O acordo prevê que R$ 1,6 bilhão seja gasto com educação, sendo R$ 1 bilhão destinado ao Ministério da Educação para ações relacionadas à educação infantil e o restante divido entre o Programa Criança Feliz, bolsas de pesquisa, projetos de inovação e empreendedorismo e ações socioeducativas.

Para ações de prevenção, fiscalização e combate de desmatamento e incêndios florestais, será destinado R$ 1,06 bilhão do fundo da Lava Jato.

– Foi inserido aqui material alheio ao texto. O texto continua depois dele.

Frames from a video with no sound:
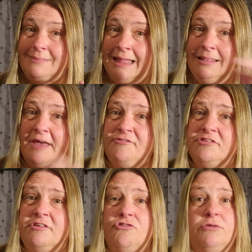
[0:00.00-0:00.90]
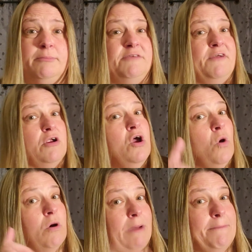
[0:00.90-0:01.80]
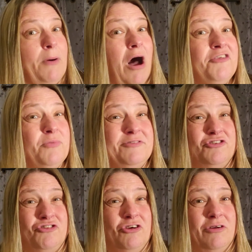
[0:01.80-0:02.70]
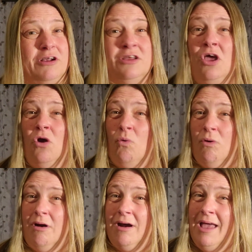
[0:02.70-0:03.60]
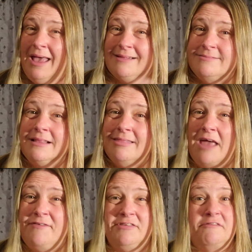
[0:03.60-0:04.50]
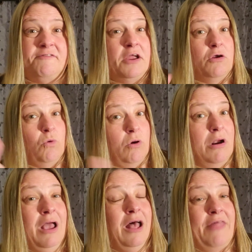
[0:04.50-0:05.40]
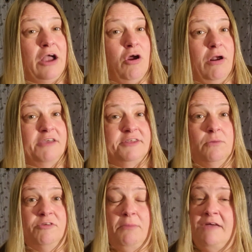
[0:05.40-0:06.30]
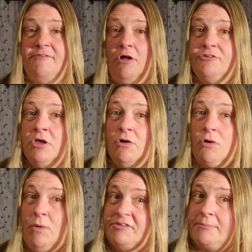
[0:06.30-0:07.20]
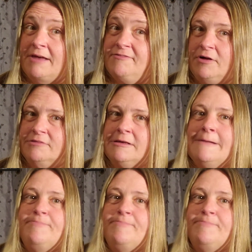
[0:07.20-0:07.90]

life just didn't treat me fair. Or my boss was a jerk. Or life isn't fair. Or that car accident was my fault or wasn't my fault.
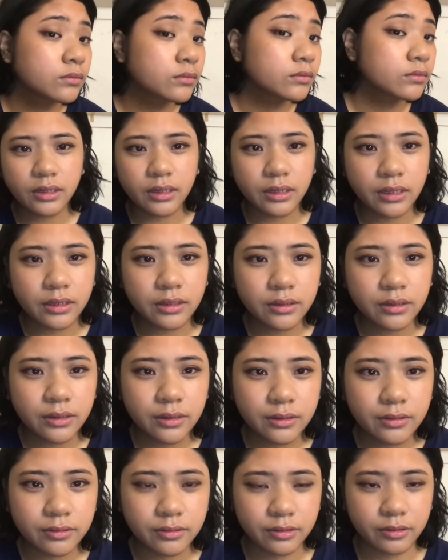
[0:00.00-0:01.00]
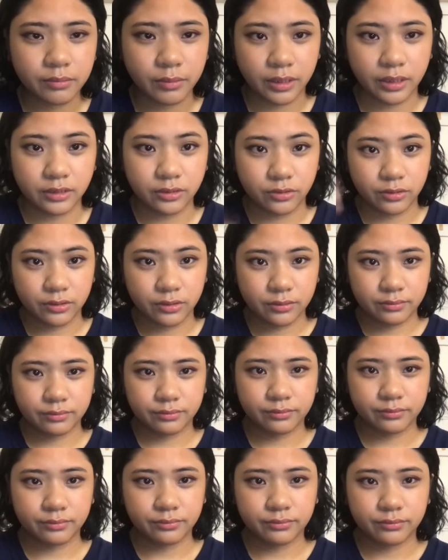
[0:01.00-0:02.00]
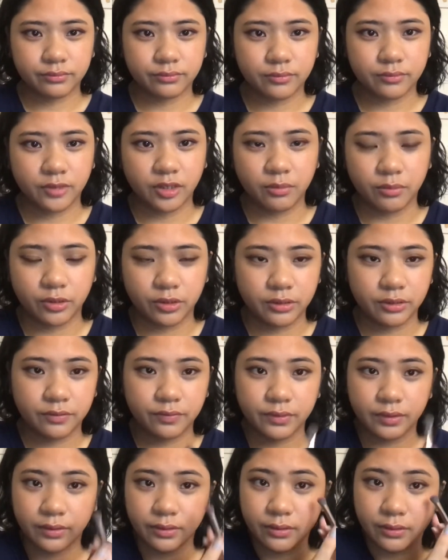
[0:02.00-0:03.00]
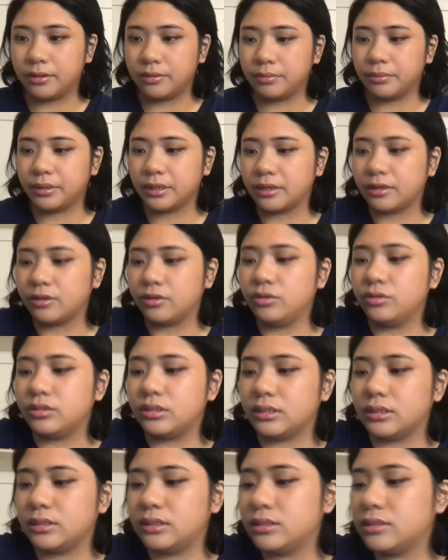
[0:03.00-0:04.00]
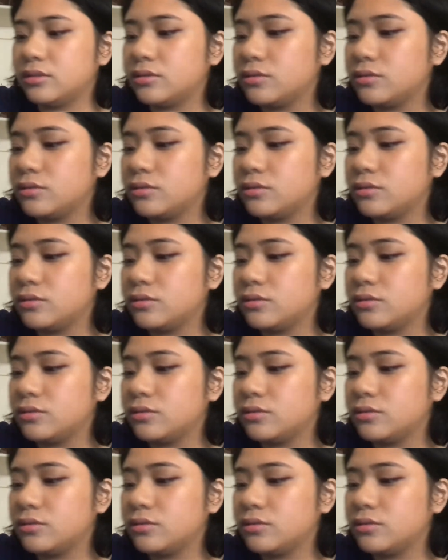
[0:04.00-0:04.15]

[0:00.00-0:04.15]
And my eyes look more lifted. Planning using this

O fundo, criado a partir de acordo entre a Petrobras e a força-tarefa da Lava Jato, foi alvo de polêmica. Os valores, de cerca de R$ 2,6 bilhões, foram bloqueados por Moraes após a Procuradoria-Geral da República contestar sua criação, que seria gerido pela força-tarefa da Lava Jato.

Participaram do acordo sobre a destinação dos recursos a Procuradoria-Geral da República, a Advocacia-Geral da União, e os presidentes da Câmara, Rodrigo Maia (DEM-RJ), e do Senado (DEM-AP).